**DIRECTIONS**
Drop every picture, then print the rest of the listing exactly as given.

━━━━━━

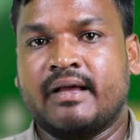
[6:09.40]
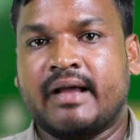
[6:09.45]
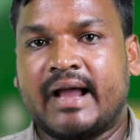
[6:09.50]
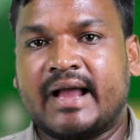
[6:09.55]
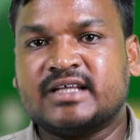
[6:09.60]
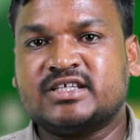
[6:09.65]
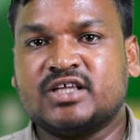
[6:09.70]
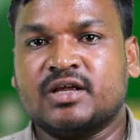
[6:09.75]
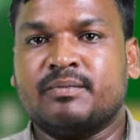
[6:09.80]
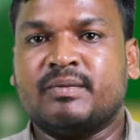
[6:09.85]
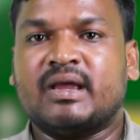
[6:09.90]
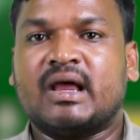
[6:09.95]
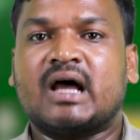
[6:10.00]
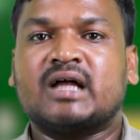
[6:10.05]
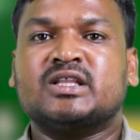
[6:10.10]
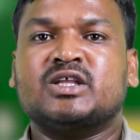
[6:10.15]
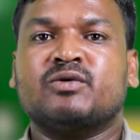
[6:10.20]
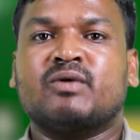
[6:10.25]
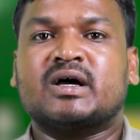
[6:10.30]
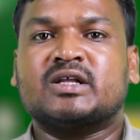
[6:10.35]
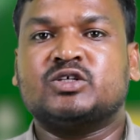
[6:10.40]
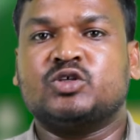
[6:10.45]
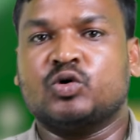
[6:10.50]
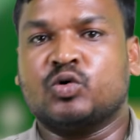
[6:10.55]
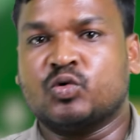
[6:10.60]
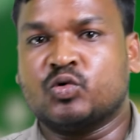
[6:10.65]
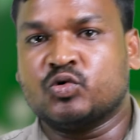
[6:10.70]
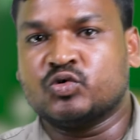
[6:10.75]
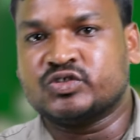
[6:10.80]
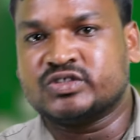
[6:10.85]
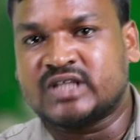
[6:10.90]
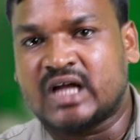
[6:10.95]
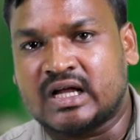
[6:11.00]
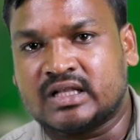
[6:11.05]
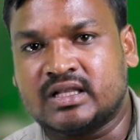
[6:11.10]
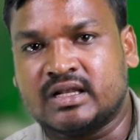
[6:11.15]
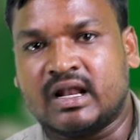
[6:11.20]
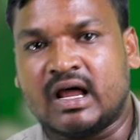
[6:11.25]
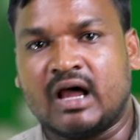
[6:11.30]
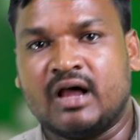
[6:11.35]
ऐसे में आदिवासियों को
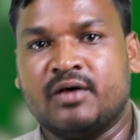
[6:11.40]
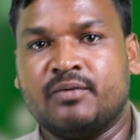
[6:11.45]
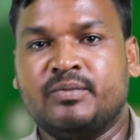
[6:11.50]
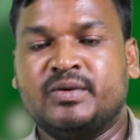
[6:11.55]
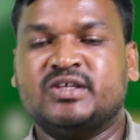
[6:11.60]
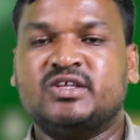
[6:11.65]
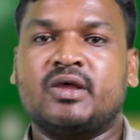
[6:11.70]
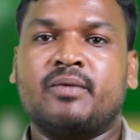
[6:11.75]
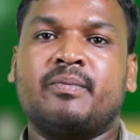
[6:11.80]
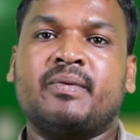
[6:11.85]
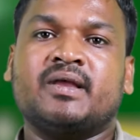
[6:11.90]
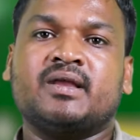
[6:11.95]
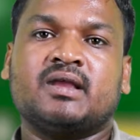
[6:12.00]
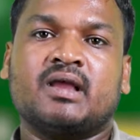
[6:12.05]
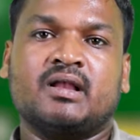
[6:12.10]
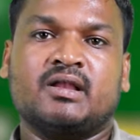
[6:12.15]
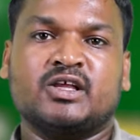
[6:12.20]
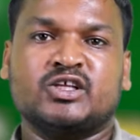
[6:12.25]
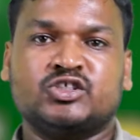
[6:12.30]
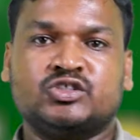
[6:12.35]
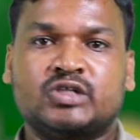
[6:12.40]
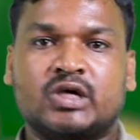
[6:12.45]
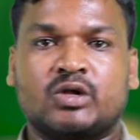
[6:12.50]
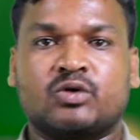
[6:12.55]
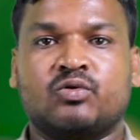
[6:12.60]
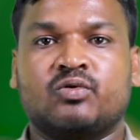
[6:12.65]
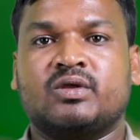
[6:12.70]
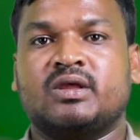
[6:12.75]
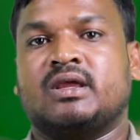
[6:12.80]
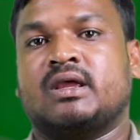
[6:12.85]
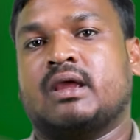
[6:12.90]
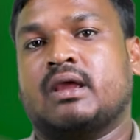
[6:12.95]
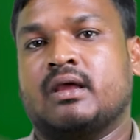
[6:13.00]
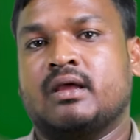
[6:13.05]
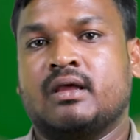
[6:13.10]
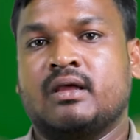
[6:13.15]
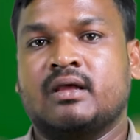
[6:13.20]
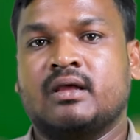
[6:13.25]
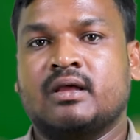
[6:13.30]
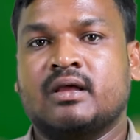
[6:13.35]
साधना बीजेपी के लिए जरूरी है
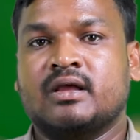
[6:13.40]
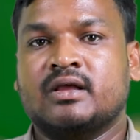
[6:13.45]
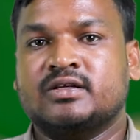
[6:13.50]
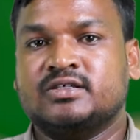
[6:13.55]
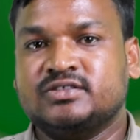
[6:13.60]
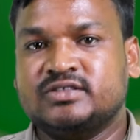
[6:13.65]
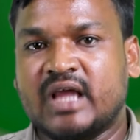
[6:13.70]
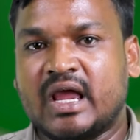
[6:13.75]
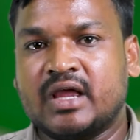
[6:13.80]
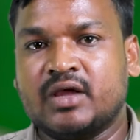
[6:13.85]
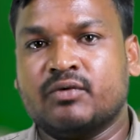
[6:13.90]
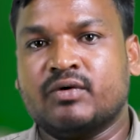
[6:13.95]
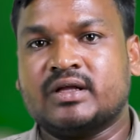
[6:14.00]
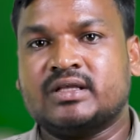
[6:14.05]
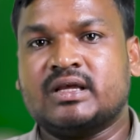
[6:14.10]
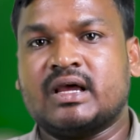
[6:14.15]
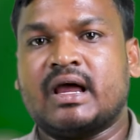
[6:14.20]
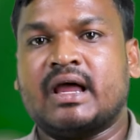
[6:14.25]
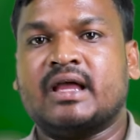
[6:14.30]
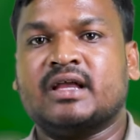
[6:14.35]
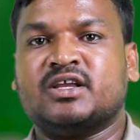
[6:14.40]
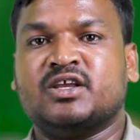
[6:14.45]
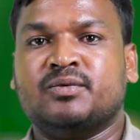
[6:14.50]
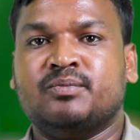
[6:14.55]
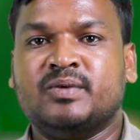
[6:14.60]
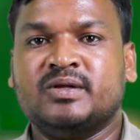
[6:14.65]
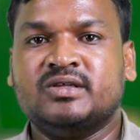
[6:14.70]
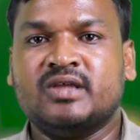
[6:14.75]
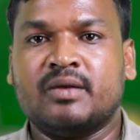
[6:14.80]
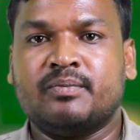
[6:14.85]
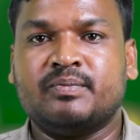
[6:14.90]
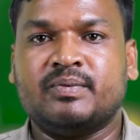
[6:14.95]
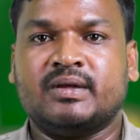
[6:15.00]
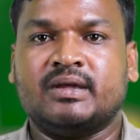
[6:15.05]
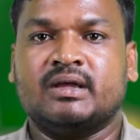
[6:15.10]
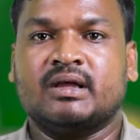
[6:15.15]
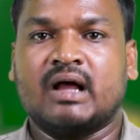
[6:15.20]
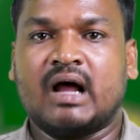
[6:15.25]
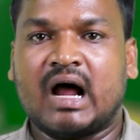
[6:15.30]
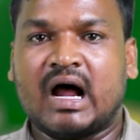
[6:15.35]
यही वजह है कि
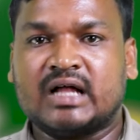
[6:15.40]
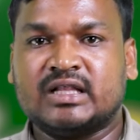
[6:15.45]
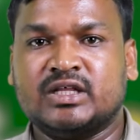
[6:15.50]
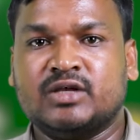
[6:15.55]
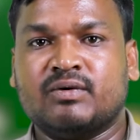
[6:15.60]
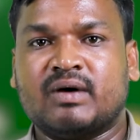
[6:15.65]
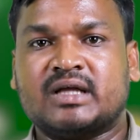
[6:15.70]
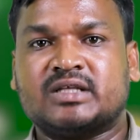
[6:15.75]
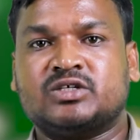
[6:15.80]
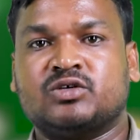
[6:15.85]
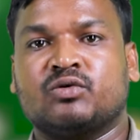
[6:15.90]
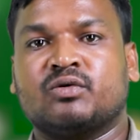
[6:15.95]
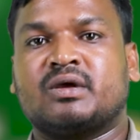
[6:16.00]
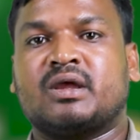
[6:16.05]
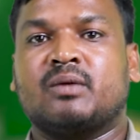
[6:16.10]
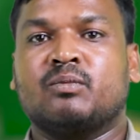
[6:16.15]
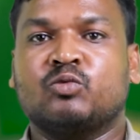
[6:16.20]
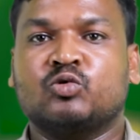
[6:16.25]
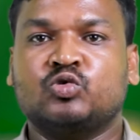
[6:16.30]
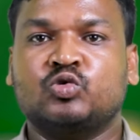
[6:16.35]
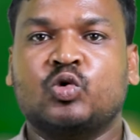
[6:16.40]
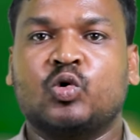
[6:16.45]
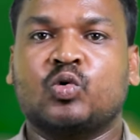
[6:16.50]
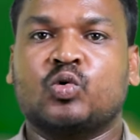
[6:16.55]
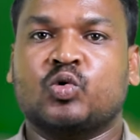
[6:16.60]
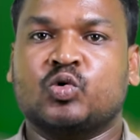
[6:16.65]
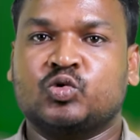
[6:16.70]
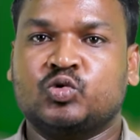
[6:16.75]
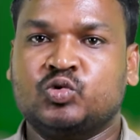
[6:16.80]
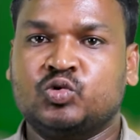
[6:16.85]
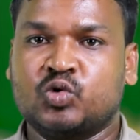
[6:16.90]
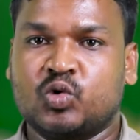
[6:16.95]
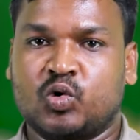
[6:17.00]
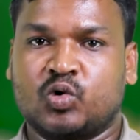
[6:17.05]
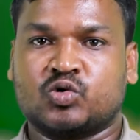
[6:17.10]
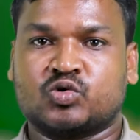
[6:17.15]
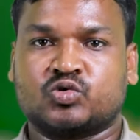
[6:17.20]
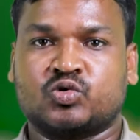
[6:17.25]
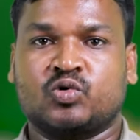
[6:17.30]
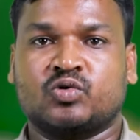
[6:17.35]
बीजेपी आदिवासियों के मुद्दों को
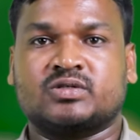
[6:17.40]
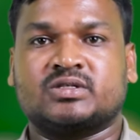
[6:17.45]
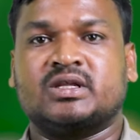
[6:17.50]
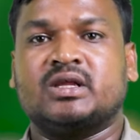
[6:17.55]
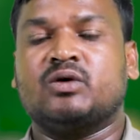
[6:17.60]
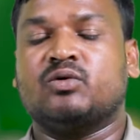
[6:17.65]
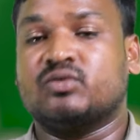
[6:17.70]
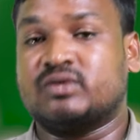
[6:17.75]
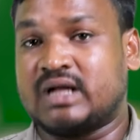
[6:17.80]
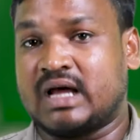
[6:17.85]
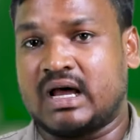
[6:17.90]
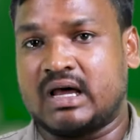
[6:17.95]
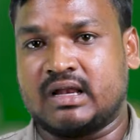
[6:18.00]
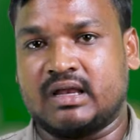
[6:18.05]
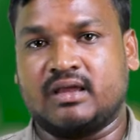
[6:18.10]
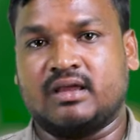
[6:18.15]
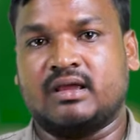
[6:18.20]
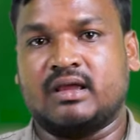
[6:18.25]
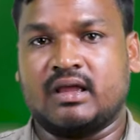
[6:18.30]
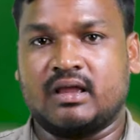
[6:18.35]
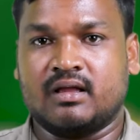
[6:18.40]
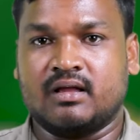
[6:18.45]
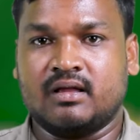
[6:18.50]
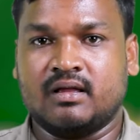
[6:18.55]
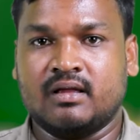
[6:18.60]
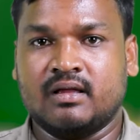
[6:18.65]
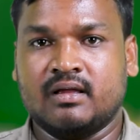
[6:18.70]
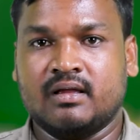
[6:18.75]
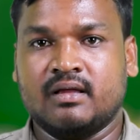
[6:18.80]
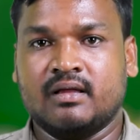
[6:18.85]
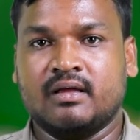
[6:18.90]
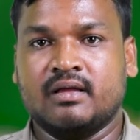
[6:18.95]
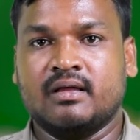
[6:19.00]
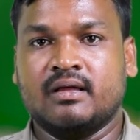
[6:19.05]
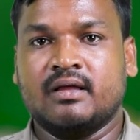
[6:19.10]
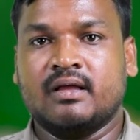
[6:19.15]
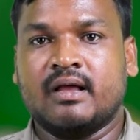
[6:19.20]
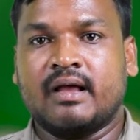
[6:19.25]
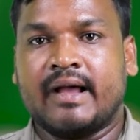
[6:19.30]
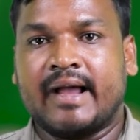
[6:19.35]
जोर शोर से उठा रही है
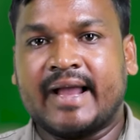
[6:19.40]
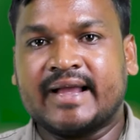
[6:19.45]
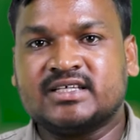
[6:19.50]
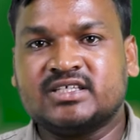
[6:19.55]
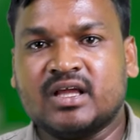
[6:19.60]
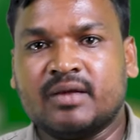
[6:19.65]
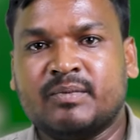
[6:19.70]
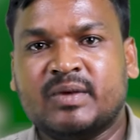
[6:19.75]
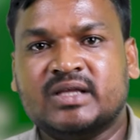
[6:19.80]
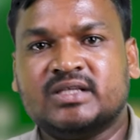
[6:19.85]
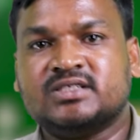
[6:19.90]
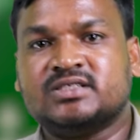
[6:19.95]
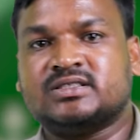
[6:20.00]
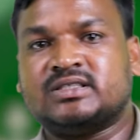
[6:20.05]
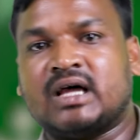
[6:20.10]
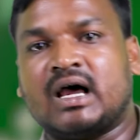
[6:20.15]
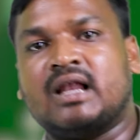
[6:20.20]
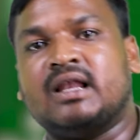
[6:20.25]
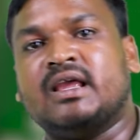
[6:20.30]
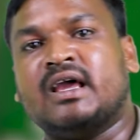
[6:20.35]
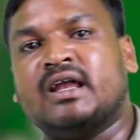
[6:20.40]
ऐसे में इस साल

━━━━━━

**RESULT OF THE TASK**
[6:09.40]
[6:09.45]
[6:09.50]
[6:09.55]
[6:09.60]
[6:09.65]
[6:09.70]
[6:09.75]
[6:09.80]
[6:09.85]
[6:09.90]
[6:09.95]
[6:10.00]
[6:10.05]
[6:10.10]
[6:10.15]
[6:10.20]
[6:10.25]
[6:10.30]
[6:10.35]
[6:10.40]
[6:10.45]
[6:10.50]
[6:10.55]
[6:10.60]
[6:10.65]
[6:10.70]
[6:10.75]
[6:10.80]
[6:10.85]
[6:10.90]
[6:10.95]
[6:11.00]
[6:11.05]
[6:11.10]
[6:11.15]
[6:11.20]
[6:11.25]
[6:11.30]
[6:11.35]
ऐसे में आदिवासियों को
[6:11.40]
[6:11.45]
[6:11.50]
[6:11.55]
[6:11.60]
[6:11.65]
[6:11.70]
[6:11.75]
[6:11.80]
[6:11.85]
[6:11.90]
[6:11.95]
[6:12.00]
[6:12.05]
[6:12.10]
[6:12.15]
[6:12.20]
[6:12.25]
[6:12.30]
[6:12.35]
[6:12.40]
[6:12.45]
[6:12.50]
[6:12.55]
[6:12.60]
[6:12.65]
[6:12.70]
[6:12.75]
[6:12.80]
[6:12.85]
[6:12.90]
[6:12.95]
[6:13.00]
[6:13.05]
[6:13.10]
[6:13.15]
[6:13.20]
[6:13.25]
[6:13.30]
[6:13.35]
साधना बीजेपी के लिए जरूरी है
[6:13.40]
[6:13.45]
[6:13.50]
[6:13.55]
[6:13.60]
[6:13.65]
[6:13.70]
[6:13.75]
[6:13.80]
[6:13.85]
[6:13.90]
[6:13.95]
[6:14.00]
[6:14.05]
[6:14.10]
[6:14.15]
[6:14.20]
[6:14.25]
[6:14.30]
[6:14.35]
[6:14.40]
[6:14.45]
[6:14.50]
[6:14.55]
[6:14.60]
[6:14.65]
[6:14.70]
[6:14.75]
[6:14.80]
[6:14.85]
[6:14.90]
[6:14.95]
[6:15.00]
[6:15.05]
[6:15.10]
[6:15.15]
[6:15.20]
[6:15.25]
[6:15.30]
[6:15.35]
यही वजह है कि
[6:15.40]
[6:15.45]
[6:15.50]
[6:15.55]
[6:15.60]
[6:15.65]
[6:15.70]
[6:15.75]
[6:15.80]
[6:15.85]
[6:15.90]
[6:15.95]
[6:16.00]
[6:16.05]
[6:16.10]
[6:16.15]
[6:16.20]
[6:16.25]
[6:16.30]
[6:16.35]
[6:16.40]
[6:16.45]
[6:16.50]
[6:16.55]
[6:16.60]
[6:16.65]
[6:16.70]
[6:16.75]
[6:16.80]
[6:16.85]
[6:16.90]
[6:16.95]
[6:17.00]
[6:17.05]
[6:17.10]
[6:17.15]
[6:17.20]
[6:17.25]
[6:17.30]
[6:17.35]
बीजेपी आदिवासियों के मुद्दों को
[6:17.40]
[6:17.45]
[6:17.50]
[6:17.55]
[6:17.60]
[6:17.65]
[6:17.70]
[6:17.75]
[6:17.80]
[6:17.85]
[6:17.90]
[6:17.95]
[6:18.00]
[6:18.05]
[6:18.10]
[6:18.15]
[6:18.20]
[6:18.25]
[6:18.30]
[6:18.35]
[6:18.40]
[6:18.45]
[6:18.50]
[6:18.55]
[6:18.60]
[6:18.65]
[6:18.70]
[6:18.75]
[6:18.80]
[6:18.85]
[6:18.90]
[6:18.95]
[6:19.00]
[6:19.05]
[6:19.10]
[6:19.15]
[6:19.20]
[6:19.25]
[6:19.30]
[6:19.35]
जोर शोर से उठा रही है
[6:19.40]
[6:19.45]
[6:19.50]
[6:19.55]
[6:19.60]
[6:19.65]
[6:19.70]
[6:19.75]
[6:19.80]
[6:19.85]
[6:19.90]
[6:19.95]
[6:20.00]
[6:20.05]
[6:20.10]
[6:20.15]
[6:20.20]
[6:20.25]
[6:20.30]
[6:20.35]
[6:20.40]
ऐसे में इस साल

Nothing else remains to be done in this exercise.